(DATASET RECORDS)
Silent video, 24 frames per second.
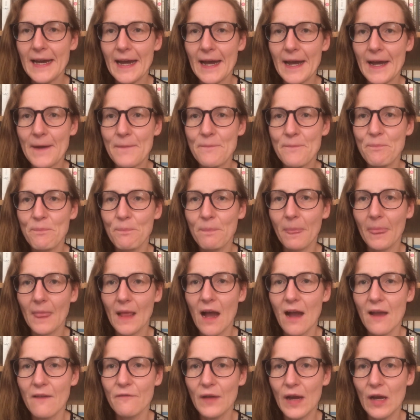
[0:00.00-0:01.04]
Um,
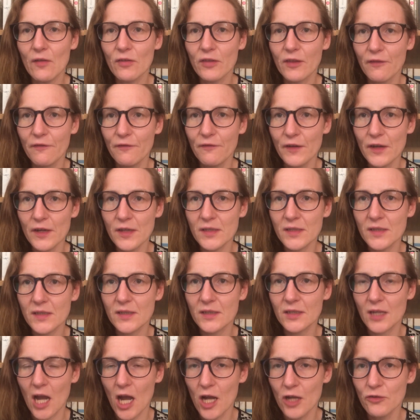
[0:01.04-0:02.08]
I found the
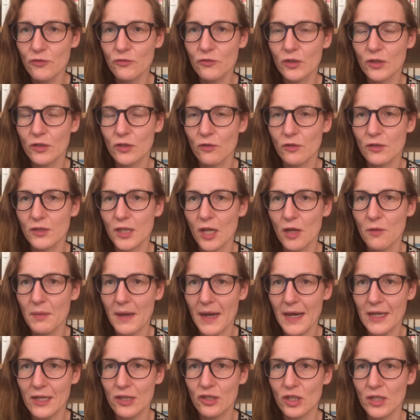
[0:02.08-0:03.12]
first hundred or so
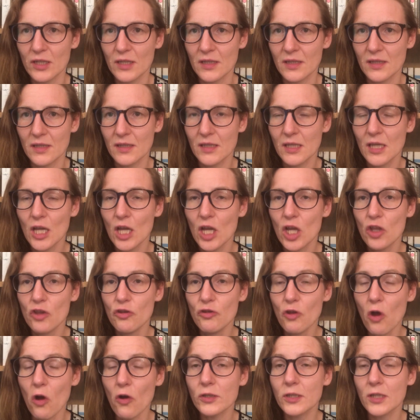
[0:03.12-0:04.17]
pages
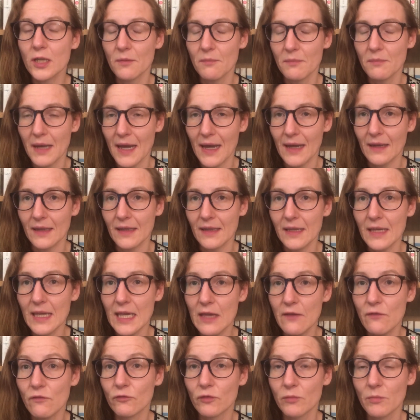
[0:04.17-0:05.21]
not compelling,
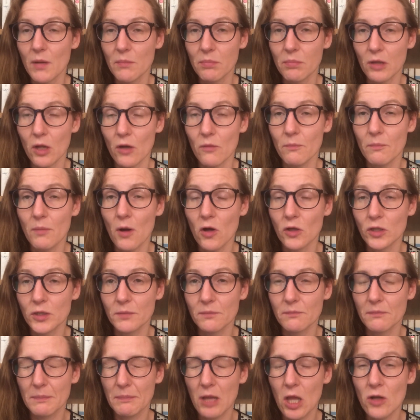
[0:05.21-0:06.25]
even from a plot, plot,
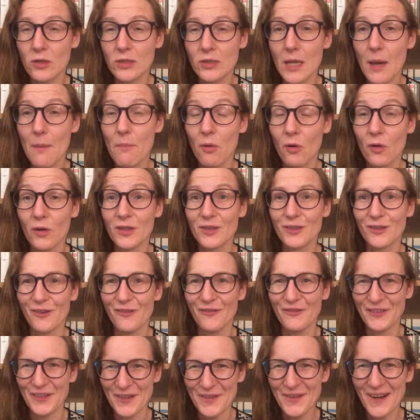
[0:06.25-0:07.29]
plot point
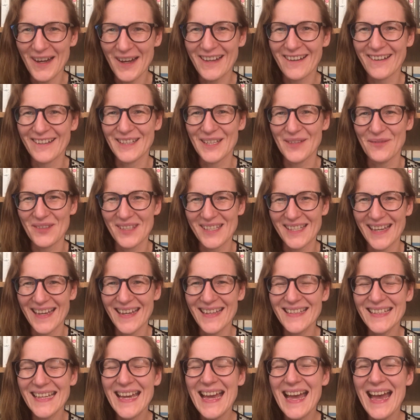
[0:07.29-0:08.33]
of view. I can't even say
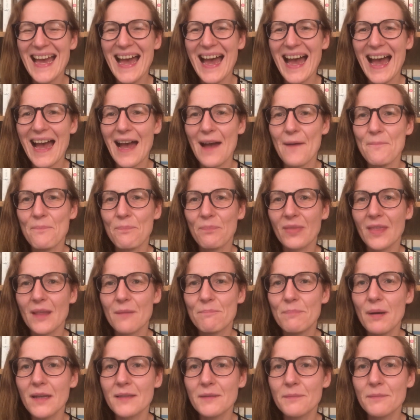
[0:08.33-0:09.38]
it. Um,
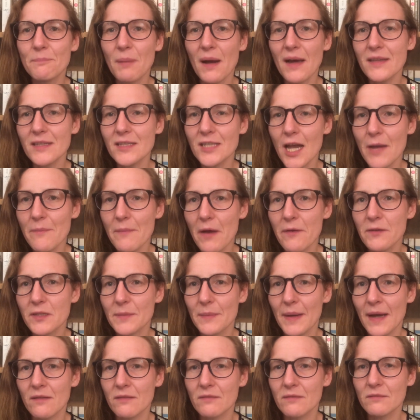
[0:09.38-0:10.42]
but by the time I was
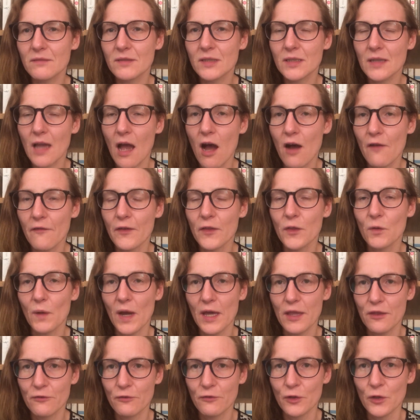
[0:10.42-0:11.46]
about half of the
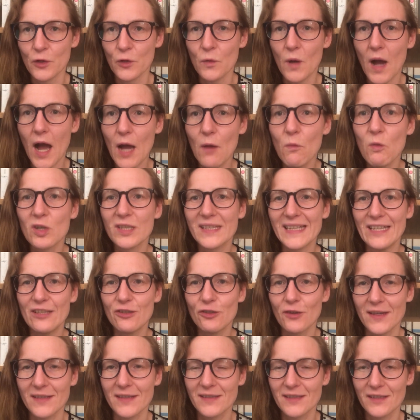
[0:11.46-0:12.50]
way through, I was
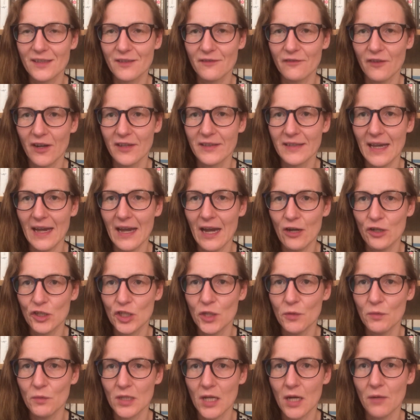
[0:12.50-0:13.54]
interested to find out how
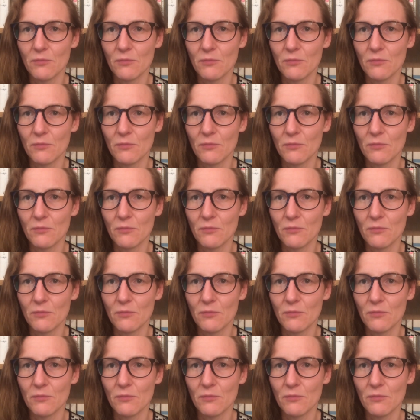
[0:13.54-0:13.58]
she would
(End DATASET RECORDS)
» **PROBLEM TO SOLVE**: The result should be a precise copy of all the entries, free of pictures.

» **SOLUTION TO THE PROBLEM**:
Silent video, 24 frames per second.
[0:00.00-0:01.04]
Um,
[0:01.04-0:02.08]
I found the
[0:02.08-0:03.12]
first hundred or so
[0:03.12-0:04.17]
pages
[0:04.17-0:05.21]
not compelling,
[0:05.21-0:06.25]
even from a plot, plot,
[0:06.25-0:07.29]
plot point
[0:07.29-0:08.33]
of view. I can't even say
[0:08.33-0:09.38]
it. Um,
[0:09.38-0:10.42]
but by the time I was
[0:10.42-0:11.46]
about half of the
[0:11.46-0:12.50]
way through, I was
[0:12.50-0:13.54]
interested to find out how
[0:13.54-0:13.58]
she would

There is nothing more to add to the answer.